FYI - my steps to get YoloV8 working on my Windows 10 machine with CUDA 11.2
- started with a fresh venv (
python -m venv somepath) and activated this (somepath\scripts\activate.bat) - manually installed pytorch corresponding to the CUDA 11.2 which I have installed:
==> went to (https://pytorch.org/get-started/previous-versions/) and selected the corresponding version
==> in my case I ran:
pip install torch==1.8.0+cu111 torchvision==0.9.0+cu111 torchaudio==0.8.0 -f https://download.pytorch.org/whl/torch_stable.html...because 11.1 is close enough :) - downloaded this repo
-
pip install -r requirements.txt -
pip install sentry_sdk(which was missing for some reason) - in python:
Python 3.7.8 (tags/v3.7.8:4b47a5b6ba, Jun 28 2020, 08:53:46) [MSC v.1916 64 bit (AMD64)] on win32
Type "help", "copyright", "credits" or "license" for more information.

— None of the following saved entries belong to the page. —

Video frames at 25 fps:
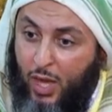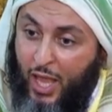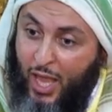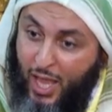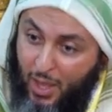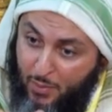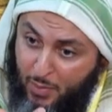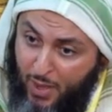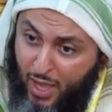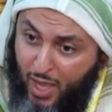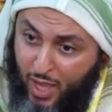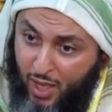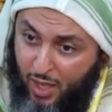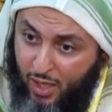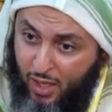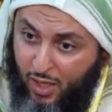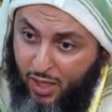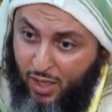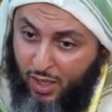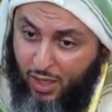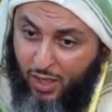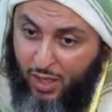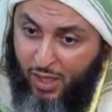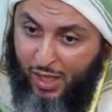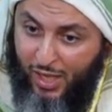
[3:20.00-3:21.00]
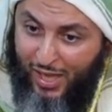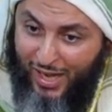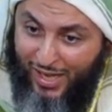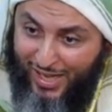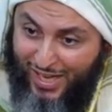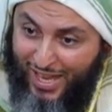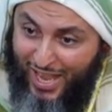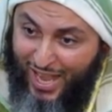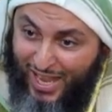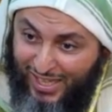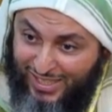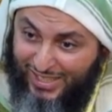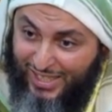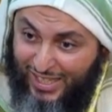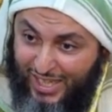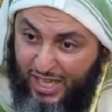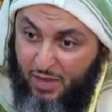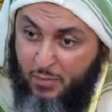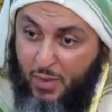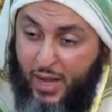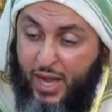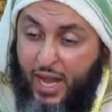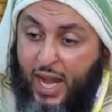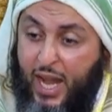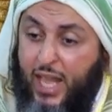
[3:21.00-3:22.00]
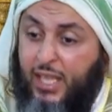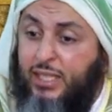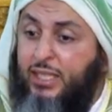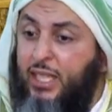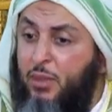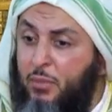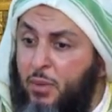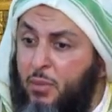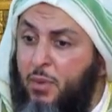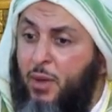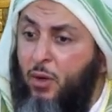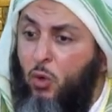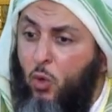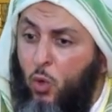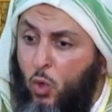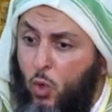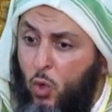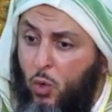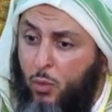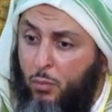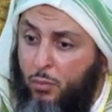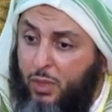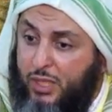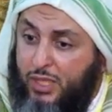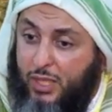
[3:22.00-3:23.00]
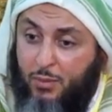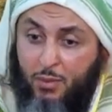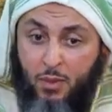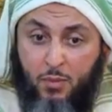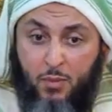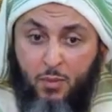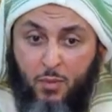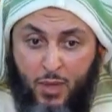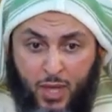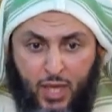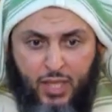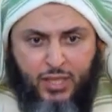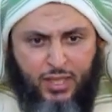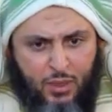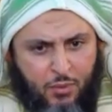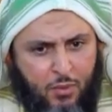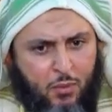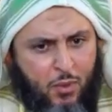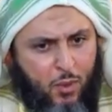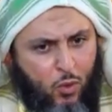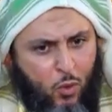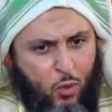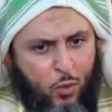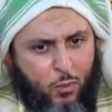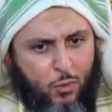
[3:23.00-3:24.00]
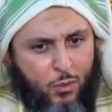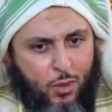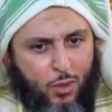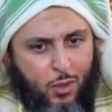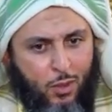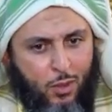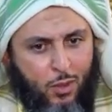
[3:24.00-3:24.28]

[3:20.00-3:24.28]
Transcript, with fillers: الاباء لأجل من ليس بمرحوم بسبب من ليس بمرحوم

>>> from ultralytics import YOLO
>>> model = YOLO("yolov8s.pt")
>>> results = model.predict(source="D:/Downloads/TestPredict", save=True)
Ultralytics YOLOv8.0.26 Python-3.7.8 torch-1.8.0+cu111 CUDA:0 (NVIDIA GeForce RTX 2060 SUPER, 8192MiB)
YOLOv8s summary (fused): 168 layers, 11156544 parameters, 0 gradients, 28.6 GFLOPs
image 1/942 D:\Downloads\TestPredict\FnpOBBzX0AMMskT.jpg: 416x640 2 persons, 1 tie, 24.9ms
image 2/942 D:\Downloads\TestPredict\636938981690803908.jpg: 512x640 4 persons, 25.0ms
image 3/942 D:\Downloads\TestPredict\636944694197651301.jpg: 640x448 3 persons, 2 ties, 1 dining table, 22.0ms
image 4/942 D:\Downloads\TestPredict\636944694765375786.jpg: 448x640 5 persons, 22.9ms
image 5/942 D:\Downloads\TestPredict\636945003595140006.jpg: 640x480 2 persons, 23.9ms
@Darkmyter FWIW, I've found the most reliable way to train on Windows is to use the Ultralytics docker image. That way the container is (almost) guaranteed to have all the correct dependencies. I train on Win11 with a 3060/16BG using Docker desktop/WSL2 and I've never had problems related to the environment.
👋 Hello there! We wanted to give you a friendly reminder that this issue has not had any recent activity and may be closed soon, but don't worry - you can always reopen it if needed. If you still have any questions or concerns, please feel free to let us know how we can help.
For additional resources and information, please see the links below:
- Docs: https://docs.ultralytics.com
- HUB: https://hub.ultralytics.com
- Community: https://community.ultralytics.com
Feel free to inform us of any other issues you discover or feature requests that come to mind in the future. Pull Requests (PRs) are also always welcomed!
Thank you for your contributions to YOLO 🚀 and Vision AI ⭐
just use linux
@sav0l thanks for the suggestion! 🐧 Linux indeed offers a great environment for deep learning and YOLOv8 development. For those who can switch or dual-boot, it's a solid choice. However, we aim to support a wide range of users, including those on Windows. If anyone encounters issues on Windows, we're here to help troubleshoot!